Saved entries
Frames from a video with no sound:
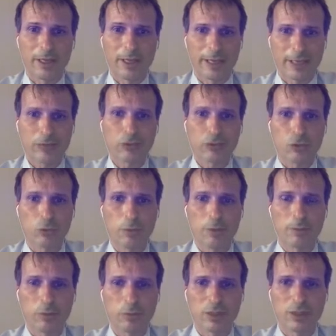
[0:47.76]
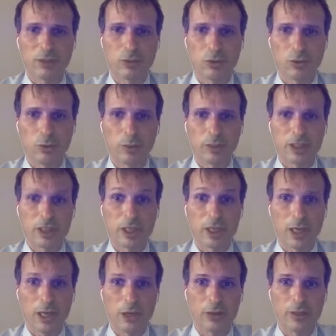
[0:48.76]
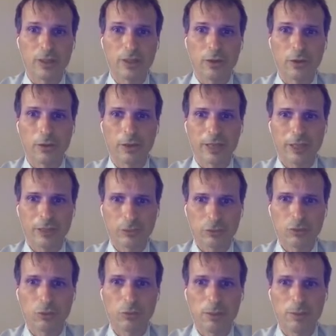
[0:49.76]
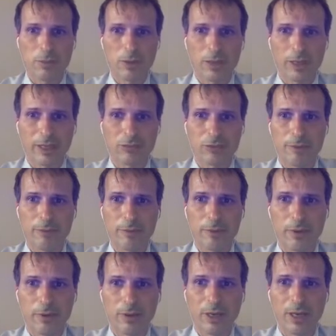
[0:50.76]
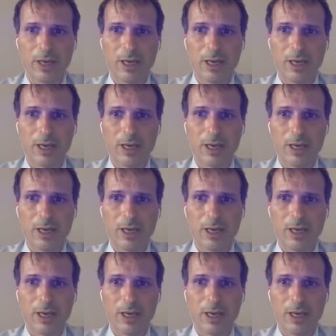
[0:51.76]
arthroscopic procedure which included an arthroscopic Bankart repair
---
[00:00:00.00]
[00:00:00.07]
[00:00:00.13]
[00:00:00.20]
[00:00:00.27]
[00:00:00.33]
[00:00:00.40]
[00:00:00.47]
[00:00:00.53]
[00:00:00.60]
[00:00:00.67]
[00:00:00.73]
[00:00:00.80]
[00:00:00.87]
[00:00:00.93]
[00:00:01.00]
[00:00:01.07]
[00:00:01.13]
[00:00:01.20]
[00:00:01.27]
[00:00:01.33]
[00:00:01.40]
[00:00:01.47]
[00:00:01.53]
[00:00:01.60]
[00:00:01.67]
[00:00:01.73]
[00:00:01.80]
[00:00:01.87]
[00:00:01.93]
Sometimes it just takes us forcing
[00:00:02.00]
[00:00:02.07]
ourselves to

EXERCISE INSTRUCTIONS: Set down, exactly as they stand above, the lines starting with the line with "[00:00:00.67]" and going on through the line with "[00:00:01.80]", and no others.

EXERCISE ANSWER:
[00:00:00.67]
[00:00:00.73]
[00:00:00.80]
[00:00:00.87]
[00:00:00.93]
[00:00:01.00]
[00:00:01.07]
[00:00:01.13]
[00:00:01.20]
[00:00:01.27]
[00:00:01.33]
[00:00:01.40]
[00:00:01.47]
[00:00:01.53]
[00:00:01.60]
[00:00:01.67]
[00:00:01.73]
[00:00:01.80]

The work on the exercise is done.